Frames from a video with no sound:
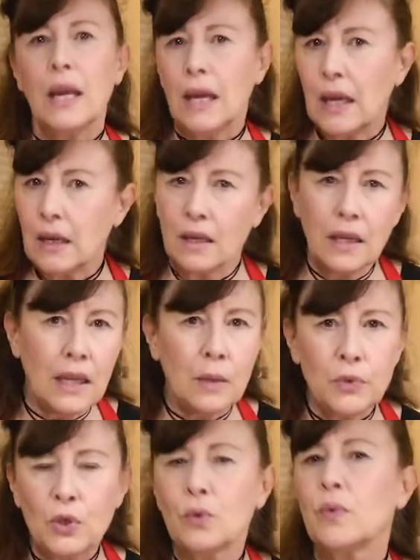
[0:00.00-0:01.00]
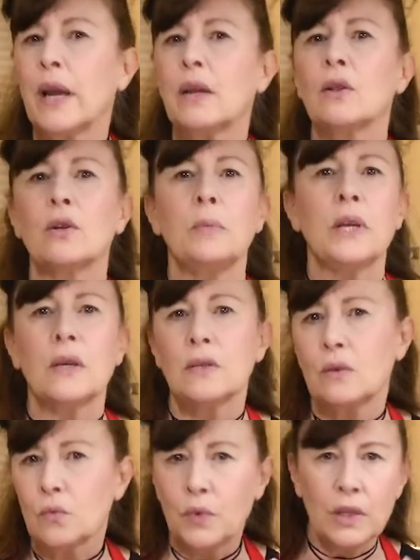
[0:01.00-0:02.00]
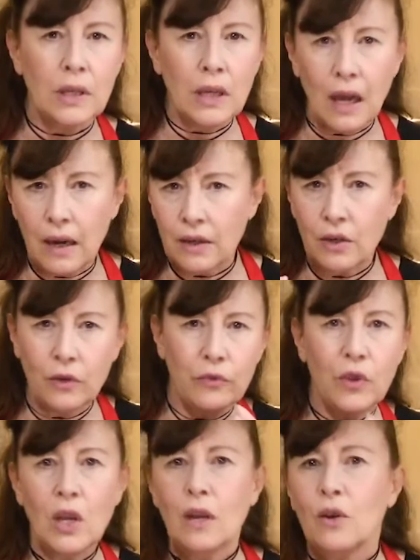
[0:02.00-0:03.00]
it keeps you regular because it really kind of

◆ **Task instructions**
Images must not appear; print each record precisely as it reads.

◆ **Written response**
Frames from a video with no sound:
[0:00.00-0:01.00]
[0:01.00-0:02.00]
[0:02.00-0:03.00]
it keeps you regular because it really kind of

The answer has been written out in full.